Brief ->
All records are to be restated exactly, each line as it reads.

Available data ->

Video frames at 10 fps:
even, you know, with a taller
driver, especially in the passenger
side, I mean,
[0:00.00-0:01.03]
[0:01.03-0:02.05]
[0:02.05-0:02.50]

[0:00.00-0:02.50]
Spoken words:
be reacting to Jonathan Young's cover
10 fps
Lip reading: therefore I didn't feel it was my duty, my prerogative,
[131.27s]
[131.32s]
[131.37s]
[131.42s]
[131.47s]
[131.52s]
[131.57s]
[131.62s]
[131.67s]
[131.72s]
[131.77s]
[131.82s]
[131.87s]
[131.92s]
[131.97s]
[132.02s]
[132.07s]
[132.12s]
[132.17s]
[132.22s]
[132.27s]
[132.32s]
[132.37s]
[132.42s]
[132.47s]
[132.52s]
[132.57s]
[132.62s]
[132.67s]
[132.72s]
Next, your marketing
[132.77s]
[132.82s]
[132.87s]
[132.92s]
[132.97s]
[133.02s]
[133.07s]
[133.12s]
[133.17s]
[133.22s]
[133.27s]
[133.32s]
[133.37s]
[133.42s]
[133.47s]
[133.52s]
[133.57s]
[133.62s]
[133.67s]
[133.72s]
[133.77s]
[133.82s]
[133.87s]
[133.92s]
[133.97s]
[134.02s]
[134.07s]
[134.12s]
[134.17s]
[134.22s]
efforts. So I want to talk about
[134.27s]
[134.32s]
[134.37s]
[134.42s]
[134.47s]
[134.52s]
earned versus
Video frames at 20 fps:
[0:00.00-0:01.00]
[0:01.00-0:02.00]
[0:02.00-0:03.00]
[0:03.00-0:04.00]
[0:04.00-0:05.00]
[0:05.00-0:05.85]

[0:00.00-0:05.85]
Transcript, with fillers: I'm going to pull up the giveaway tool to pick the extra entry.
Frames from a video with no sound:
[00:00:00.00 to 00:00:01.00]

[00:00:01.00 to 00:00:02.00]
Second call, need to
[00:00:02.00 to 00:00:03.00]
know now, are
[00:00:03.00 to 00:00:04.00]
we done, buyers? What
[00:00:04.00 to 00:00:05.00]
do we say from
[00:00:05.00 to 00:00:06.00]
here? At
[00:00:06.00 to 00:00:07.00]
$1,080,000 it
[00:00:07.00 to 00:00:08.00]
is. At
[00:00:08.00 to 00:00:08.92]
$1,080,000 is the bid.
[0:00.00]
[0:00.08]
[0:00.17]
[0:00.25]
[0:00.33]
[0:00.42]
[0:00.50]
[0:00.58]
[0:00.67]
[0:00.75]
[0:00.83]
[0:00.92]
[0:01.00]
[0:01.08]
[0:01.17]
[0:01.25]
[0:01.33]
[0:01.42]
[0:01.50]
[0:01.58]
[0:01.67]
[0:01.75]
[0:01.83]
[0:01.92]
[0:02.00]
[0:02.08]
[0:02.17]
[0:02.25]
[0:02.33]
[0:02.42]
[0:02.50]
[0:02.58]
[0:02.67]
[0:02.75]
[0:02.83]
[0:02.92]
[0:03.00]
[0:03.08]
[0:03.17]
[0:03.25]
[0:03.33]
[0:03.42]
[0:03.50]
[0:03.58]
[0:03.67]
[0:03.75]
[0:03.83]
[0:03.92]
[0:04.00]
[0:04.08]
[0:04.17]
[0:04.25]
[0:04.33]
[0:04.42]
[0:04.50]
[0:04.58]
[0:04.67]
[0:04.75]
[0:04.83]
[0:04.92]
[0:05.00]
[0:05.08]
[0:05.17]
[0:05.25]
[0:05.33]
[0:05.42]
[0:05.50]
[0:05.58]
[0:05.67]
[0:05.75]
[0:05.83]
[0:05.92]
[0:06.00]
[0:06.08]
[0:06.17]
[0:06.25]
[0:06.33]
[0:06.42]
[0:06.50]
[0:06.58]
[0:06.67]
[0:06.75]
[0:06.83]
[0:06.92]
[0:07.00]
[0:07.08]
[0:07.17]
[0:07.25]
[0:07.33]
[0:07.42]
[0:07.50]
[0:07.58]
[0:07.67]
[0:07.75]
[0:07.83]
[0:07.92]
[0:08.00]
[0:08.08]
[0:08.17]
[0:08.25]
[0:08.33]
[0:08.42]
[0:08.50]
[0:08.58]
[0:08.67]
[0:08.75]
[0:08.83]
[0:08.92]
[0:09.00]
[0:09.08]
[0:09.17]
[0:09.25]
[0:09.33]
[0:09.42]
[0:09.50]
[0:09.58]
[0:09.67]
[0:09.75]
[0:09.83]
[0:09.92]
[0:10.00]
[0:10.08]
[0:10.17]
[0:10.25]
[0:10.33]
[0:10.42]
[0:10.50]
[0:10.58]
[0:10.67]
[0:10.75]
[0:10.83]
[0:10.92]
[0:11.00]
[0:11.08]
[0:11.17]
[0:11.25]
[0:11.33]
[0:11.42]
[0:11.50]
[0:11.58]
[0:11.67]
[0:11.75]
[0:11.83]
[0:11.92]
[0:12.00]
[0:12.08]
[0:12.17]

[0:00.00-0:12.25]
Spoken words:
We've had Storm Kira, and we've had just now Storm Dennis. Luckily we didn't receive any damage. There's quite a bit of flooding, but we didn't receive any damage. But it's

Response to this exercise ->
Video frames at 10 fps:
even, you know, with a taller
driver, especially in the passenger
side, I mean,
[0:00.00-0:01.03]
[0:01.03-0:02.05]
[0:02.05-0:02.50]

[0:00.00-0:02.50]
Spoken words:
be reacting to Jonathan Young's cover
10 fps
Lip reading: therefore I didn't feel it was my duty, my prerogative,
[131.27s]
[131.32s]
[131.37s]
[131.42s]
[131.47s]
[131.52s]
[131.57s]
[131.62s]
[131.67s]
[131.72s]
[131.77s]
[131.82s]
[131.87s]
[131.92s]
[131.97s]
[132.02s]
[132.07s]
[132.12s]
[132.17s]
[132.22s]
[132.27s]
[132.32s]
[132.37s]
[132.42s]
[132.47s]
[132.52s]
[132.57s]
[132.62s]
[132.67s]
[132.72s]
Next, your marketing
[132.77s]
[132.82s]
[132.87s]
[132.92s]
[132.97s]
[133.02s]
[133.07s]
[133.12s]
[133.17s]
[133.22s]
[133.27s]
[133.32s]
[133.37s]
[133.42s]
[133.47s]
[133.52s]
[133.57s]
[133.62s]
[133.67s]
[133.72s]
[133.77s]
[133.82s]
[133.87s]
[133.92s]
[133.97s]
[134.02s]
[134.07s]
[134.12s]
[134.17s]
[134.22s]
efforts. So I want to talk about
[134.27s]
[134.32s]
[134.37s]
[134.42s]
[134.47s]
[134.52s]
earned versus
Video frames at 20 fps:
[0:00.00-0:01.00]
[0:01.00-0:02.00]
[0:02.00-0:03.00]
[0:03.00-0:04.00]
[0:04.00-0:05.00]
[0:05.00-0:05.85]

[0:00.00-0:05.85]
Transcript, with fillers: I'm going to pull up the giveaway tool to pick the extra entry.
Frames from a video with no sound:
[00:00:00.00 to 00:00:01.00]

[00:00:01.00 to 00:00:02.00]
Second call, need to
[00:00:02.00 to 00:00:03.00]
know now, are
[00:00:03.00 to 00:00:04.00]
we done, buyers? What
[00:00:04.00 to 00:00:05.00]
do we say from
[00:00:05.00 to 00:00:06.00]
here? At
[00:00:06.00 to 00:00:07.00]
$1,080,000 it
[00:00:07.00 to 00:00:08.00]
is. At
[00:00:08.00 to 00:00:08.92]
$1,080,000 is the bid.
[0:00.00]
[0:00.08]
[0:00.17]
[0:00.25]
[0:00.33]
[0:00.42]
[0:00.50]
[0:00.58]
[0:00.67]
[0:00.75]
[0:00.83]
[0:00.92]
[0:01.00]
[0:01.08]
[0:01.17]
[0:01.25]
[0:01.33]
[0:01.42]
[0:01.50]
[0:01.58]
[0:01.67]
[0:01.75]
[0:01.83]
[0:01.92]
[0:02.00]
[0:02.08]
[0:02.17]
[0:02.25]
[0:02.33]
[0:02.42]
[0:02.50]
[0:02.58]
[0:02.67]
[0:02.75]
[0:02.83]
[0:02.92]
[0:03.00]
[0:03.08]
[0:03.17]
[0:03.25]
[0:03.33]
[0:03.42]
[0:03.50]
[0:03.58]
[0:03.67]
[0:03.75]
[0:03.83]
[0:03.92]
[0:04.00]
[0:04.08]
[0:04.17]
[0:04.25]
[0:04.33]
[0:04.42]
[0:04.50]
[0:04.58]
[0:04.67]
[0:04.75]
[0:04.83]
[0:04.92]
[0:05.00]
[0:05.08]
[0:05.17]
[0:05.25]
[0:05.33]
[0:05.42]
[0:05.50]
[0:05.58]
[0:05.67]
[0:05.75]
[0:05.83]
[0:05.92]
[0:06.00]
[0:06.08]
[0:06.17]
[0:06.25]
[0:06.33]
[0:06.42]
[0:06.50]
[0:06.58]
[0:06.67]
[0:06.75]
[0:06.83]
[0:06.92]
[0:07.00]
[0:07.08]
[0:07.17]
[0:07.25]
[0:07.33]
[0:07.42]
[0:07.50]
[0:07.58]
[0:07.67]
[0:07.75]
[0:07.83]
[0:07.92]
[0:08.00]
[0:08.08]
[0:08.17]
[0:08.25]
[0:08.33]
[0:08.42]
[0:08.50]
[0:08.58]
[0:08.67]
[0:08.75]
[0:08.83]
[0:08.92]
[0:09.00]
[0:09.08]
[0:09.17]
[0:09.25]
[0:09.33]
[0:09.42]
[0:09.50]
[0:09.58]
[0:09.67]
[0:09.75]
[0:09.83]
[0:09.92]
[0:10.00]
[0:10.08]
[0:10.17]
[0:10.25]
[0:10.33]
[0:10.42]
[0:10.50]
[0:10.58]
[0:10.67]
[0:10.75]
[0:10.83]
[0:10.92]
[0:11.00]
[0:11.08]
[0:11.17]
[0:11.25]
[0:11.33]
[0:11.42]
[0:11.50]
[0:11.58]
[0:11.67]
[0:11.75]
[0:11.83]
[0:11.92]
[0:12.00]
[0:12.08]
[0:12.17]

[0:00.00-0:12.25]
Spoken words:
We've had Storm Kira, and we've had just now Storm Dennis. Luckily we didn't receive any damage. There's quite a bit of flooding, but we didn't receive any damage. But it's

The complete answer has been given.